WHAT IS EXPECTED:
Print the records below exactly, and do not carry over any picture.

SUPPLIED DATA:
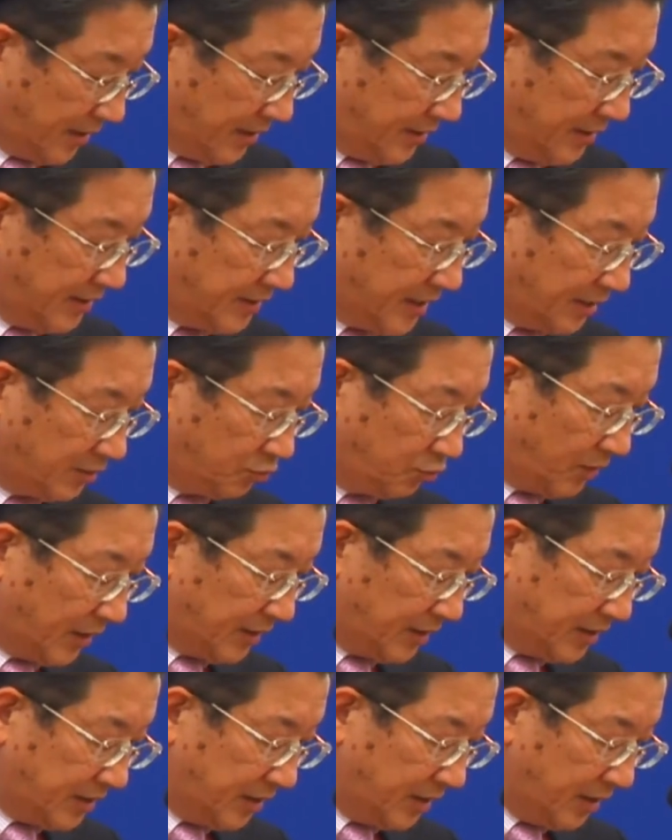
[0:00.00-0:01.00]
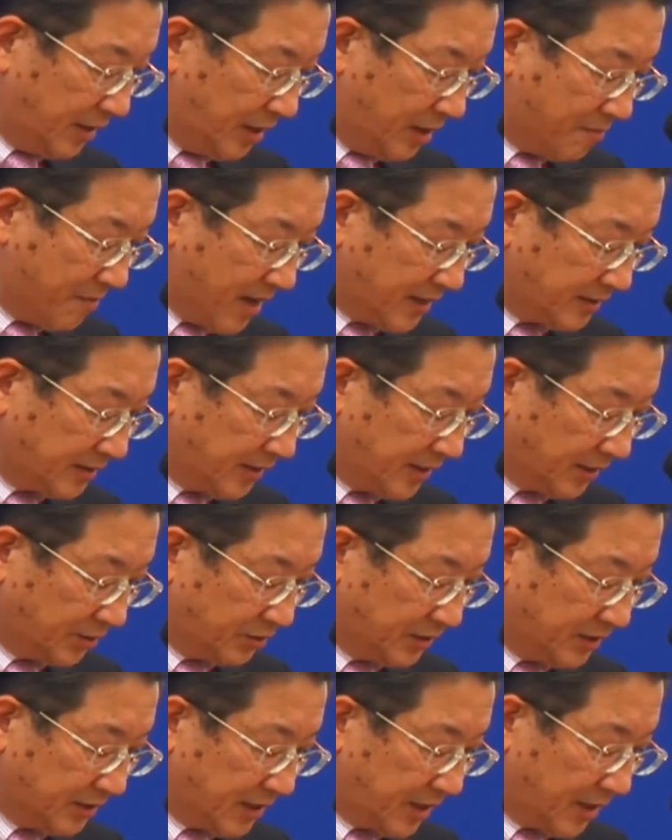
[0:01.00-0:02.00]
Nissan's strategy in emerging
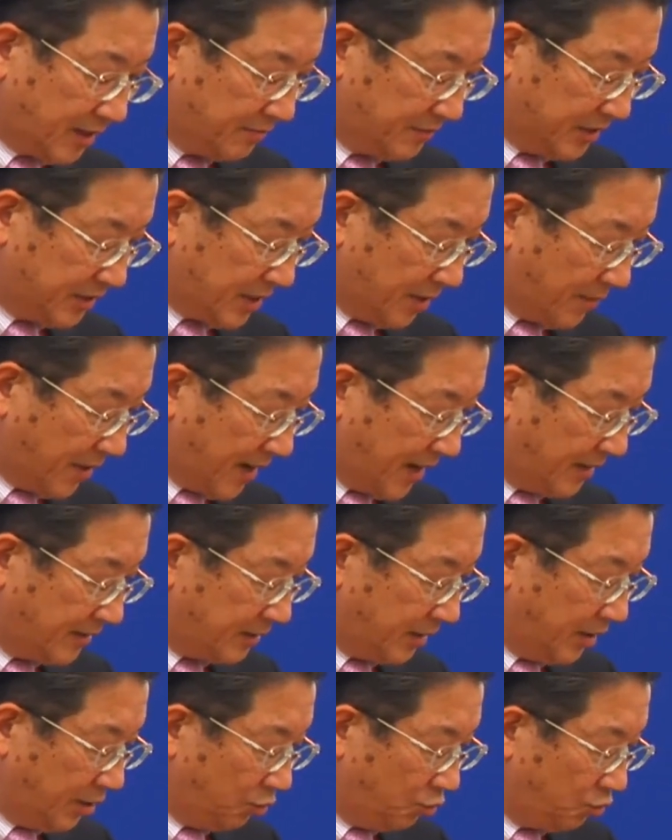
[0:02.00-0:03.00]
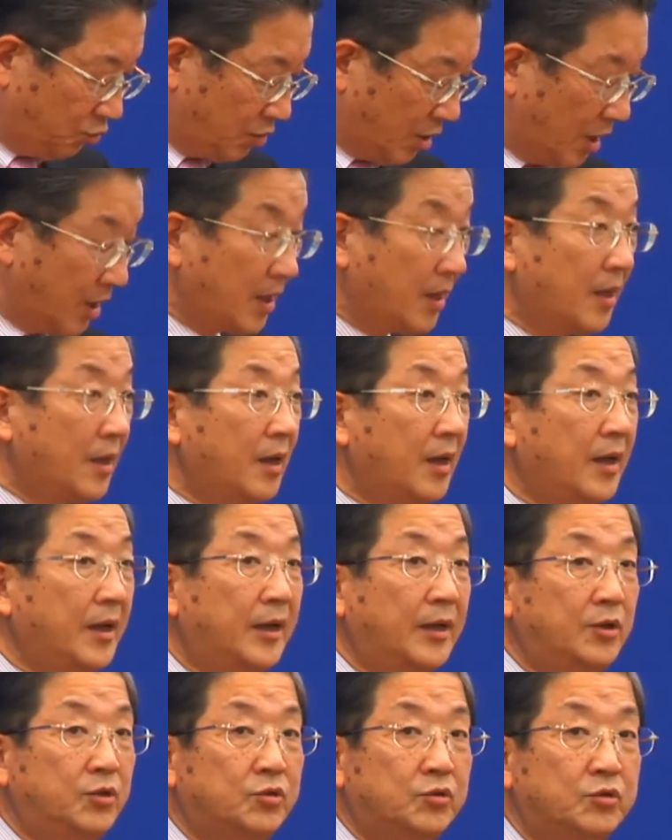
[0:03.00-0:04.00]
countries can be summarized
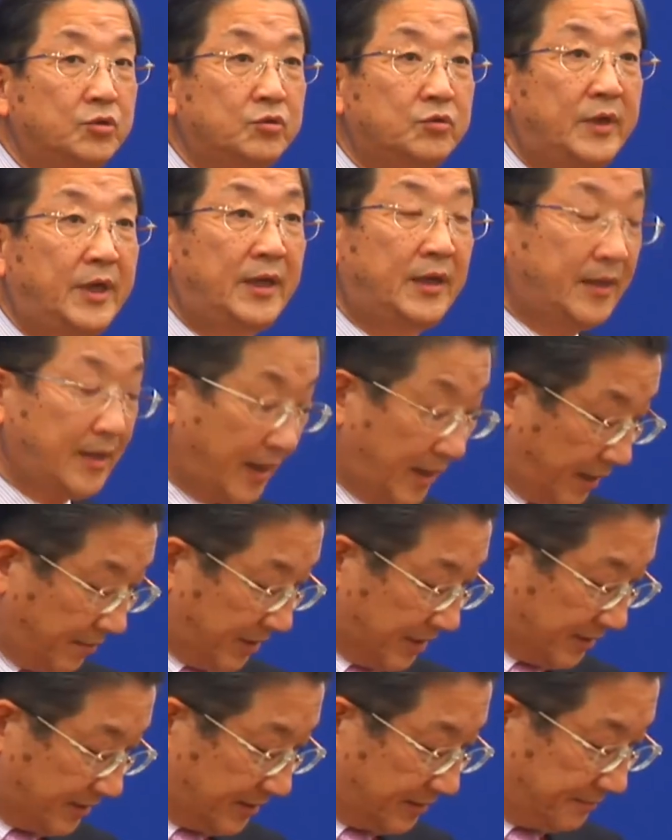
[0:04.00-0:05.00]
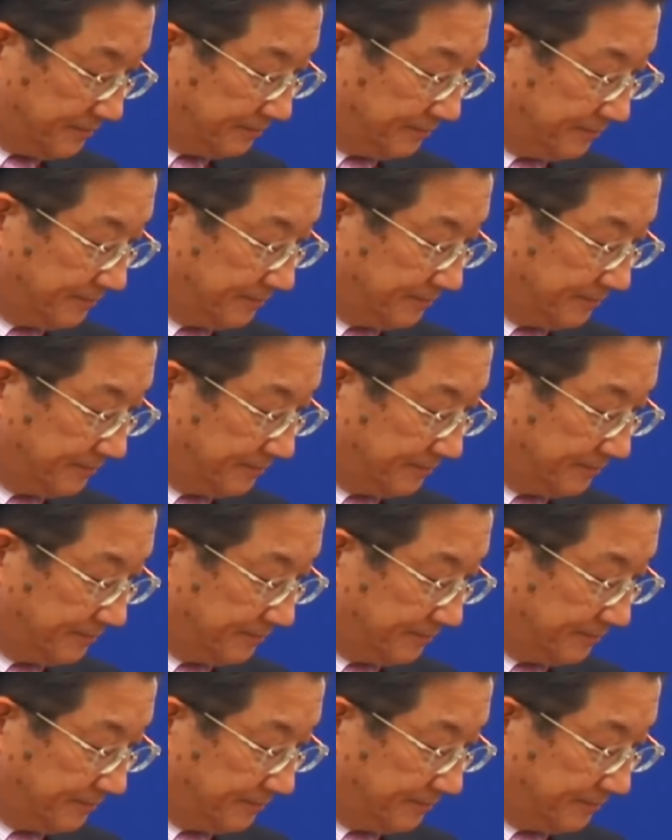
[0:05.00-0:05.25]
into three elements.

SOLVED PROBLEM:
[0:00.00-0:01.00]
[0:01.00-0:02.00]
Nissan's strategy in emerging
[0:02.00-0:03.00]
[0:03.00-0:04.00]
countries can be summarized
[0:04.00-0:05.00]
[0:05.00-0:05.25]
into three elements.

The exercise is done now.